Furthermore, achieving 10 per cent body fat or less is unlikely to attract the man or women of your dreams, find you the ideal work, or make you that much happier than any other typically neurotic American.
Assessing yourself for where you are now is easy. Just hop on the scale, keep track of your diet for a week, and try to do a couple of pull-ups and burpees, and try to walk or run a mile.
The hard part is realistically assessing where you are going. Sure, losing 50 lbs is possible over a year or a year and a half, but it won’t happen overnight. Even if you give up all sugar and quick carbohydrates and you won’t by the way.
The 66-day shocker
According to an article determined it took on average 66 days to form a single healthful fitness habit, whether it’s to reduce sugar, drink more water, or exercise 3 or four days a week.
This means unless you take a slow and steady approach to exercise and fitness, you are likely liable to give up and return to your old habits in 5 weeks or less.
In fact, studies show that gyms bank on 95 per cent of their members rarely if ever showing up. So don’t sign up for a $700 gym membership because you are fat, don’t sign up for $1,000 or more of supplements, and don’t buy a home gym for up to $1500 until you are 100 per cent convinced you can follow through.

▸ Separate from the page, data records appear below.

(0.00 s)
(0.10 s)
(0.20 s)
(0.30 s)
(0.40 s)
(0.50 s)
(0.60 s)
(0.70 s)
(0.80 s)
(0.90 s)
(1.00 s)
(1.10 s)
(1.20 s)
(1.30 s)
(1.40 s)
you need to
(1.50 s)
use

Instead, buy a set of trainers, and watch Richard Simmons lead “Sweating to the Oldies,” for free.
#2. Your goal
Your goal is not to lose X amount of weight or so many inches or to live on seaweed powder and springwater smoothies. Nor is it to look good so you can attract a rich husband.
Your goal is to come as close to the government’s recommendation of exercising 150 minutes of moderate exercise or 75 minutes of vigorous exercise (chances are that will come only a year or so later) and to find a dietary plan that can sustain your body without excess calories.

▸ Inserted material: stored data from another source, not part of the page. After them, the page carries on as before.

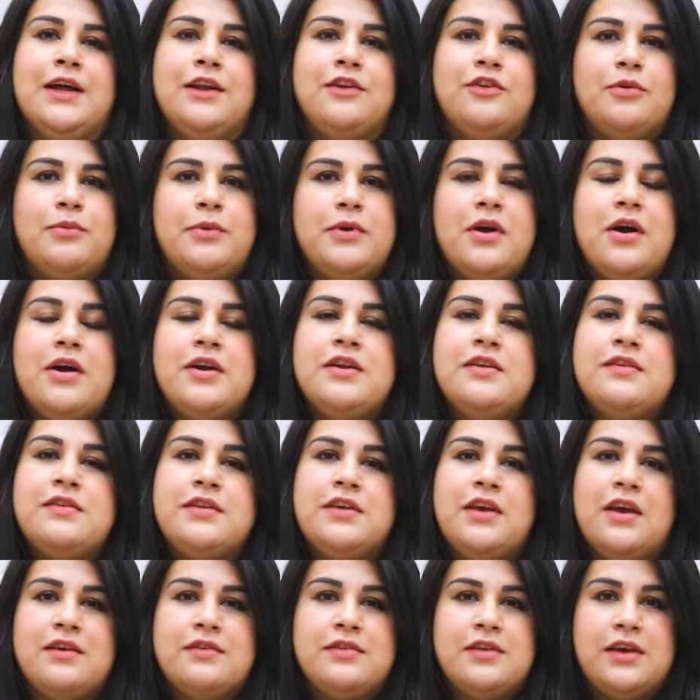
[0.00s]
To be honest,
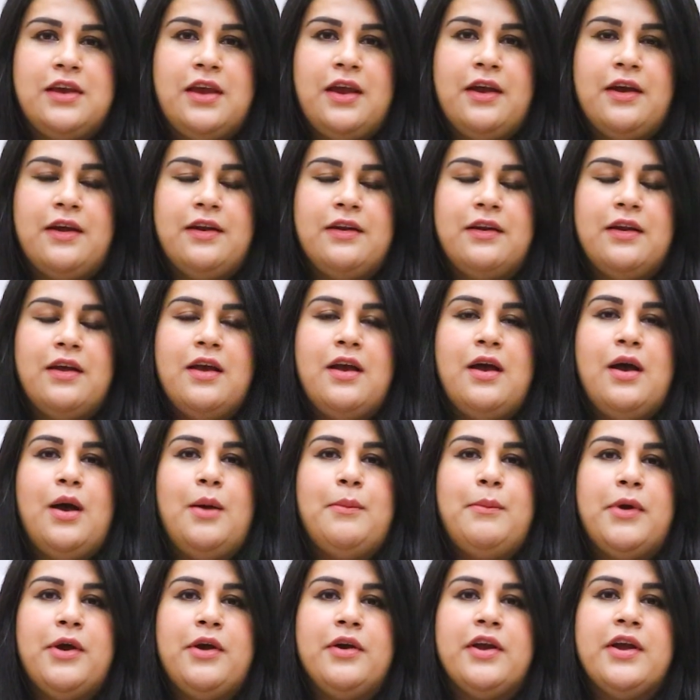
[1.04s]
yes, it can.
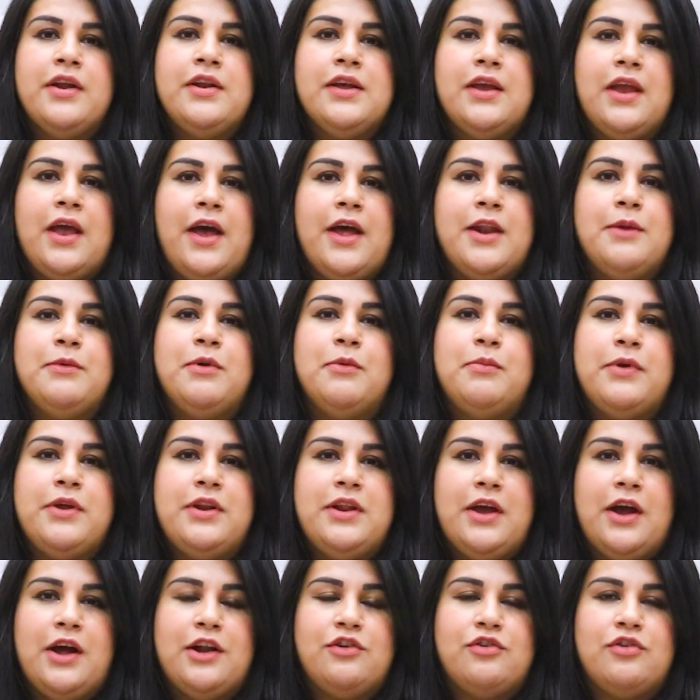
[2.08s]
American Academy of
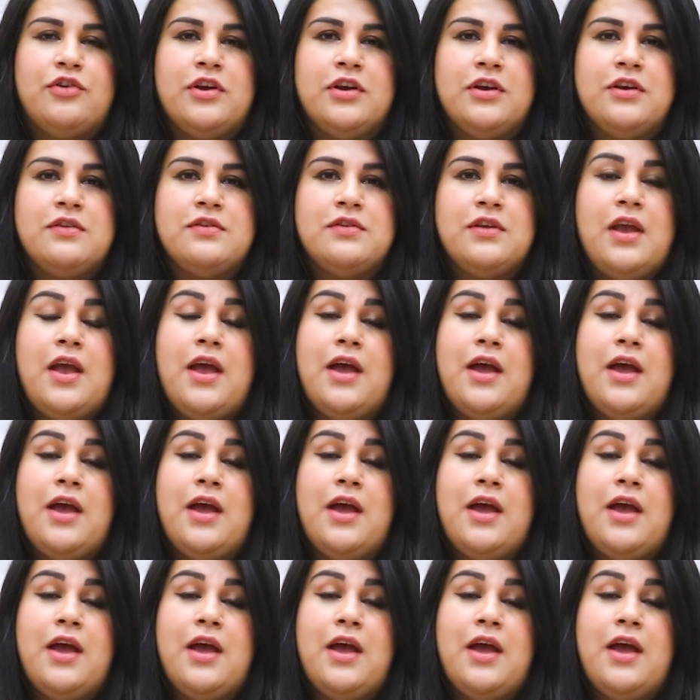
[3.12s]
Pediatrics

But move gradually towards that goal. If you can only do 5 minutes at a time of even moderate exercise, so be it. And plan on going over your calorie limit now and then. Cheating today doesn’t necessarily mean giving up your diet tomorrow.

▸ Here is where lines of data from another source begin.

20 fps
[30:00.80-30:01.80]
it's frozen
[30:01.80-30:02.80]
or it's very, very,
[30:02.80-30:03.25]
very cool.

#3. Plan on adding strength training as well
The government guidelines also recommend strength training twice a week. But that doesn’t mean you need to go to a gym. Buy a set of exercise bands for under $20, and slowly add these to your workouts.
You might also want to add l carnitine supplements, as they eliminate lactic acid as you exercise and may help you do your strength-building exercises harder.
#4. Make exercise fun
A big part of why people give up on exercise is that quite often it’s flat out boring. There are no big rushes that happen in your endorphin levels until you are a better athlete. And that rowing machine or treadmill isn’t going to engage you as Instagram does on your cellphone.
That’s primarily because people choose to exercise without fun. Instead of using a rowing machine, dancing, chasing a frisbee with your dog, playing hide and go seek or skipping rope with your grandchildren, or even chasing a soccer ball around the track beats most old fashioned exercise.
#5. Keep a food diary
Changing your diet and exercising are a tandem team. If you try to get there by changing your diet alone (think of how many diet books come out each year) You will fail. Similarly, if you exercise 6 times per week but fail to change your diet, you will also fail miserably.
Keep a food journal, track the nutrition you take in your body, and slowly adjust to a healthier diet.
#6. Quit smoking and limit alcohol
YOu smokers new this one was coming. There are dozens of good reasons why smoking is bad for you, and now is the time to quit. Heavy drinkers should also be cautious, with women limited to one drink per day and men limited to two at the max.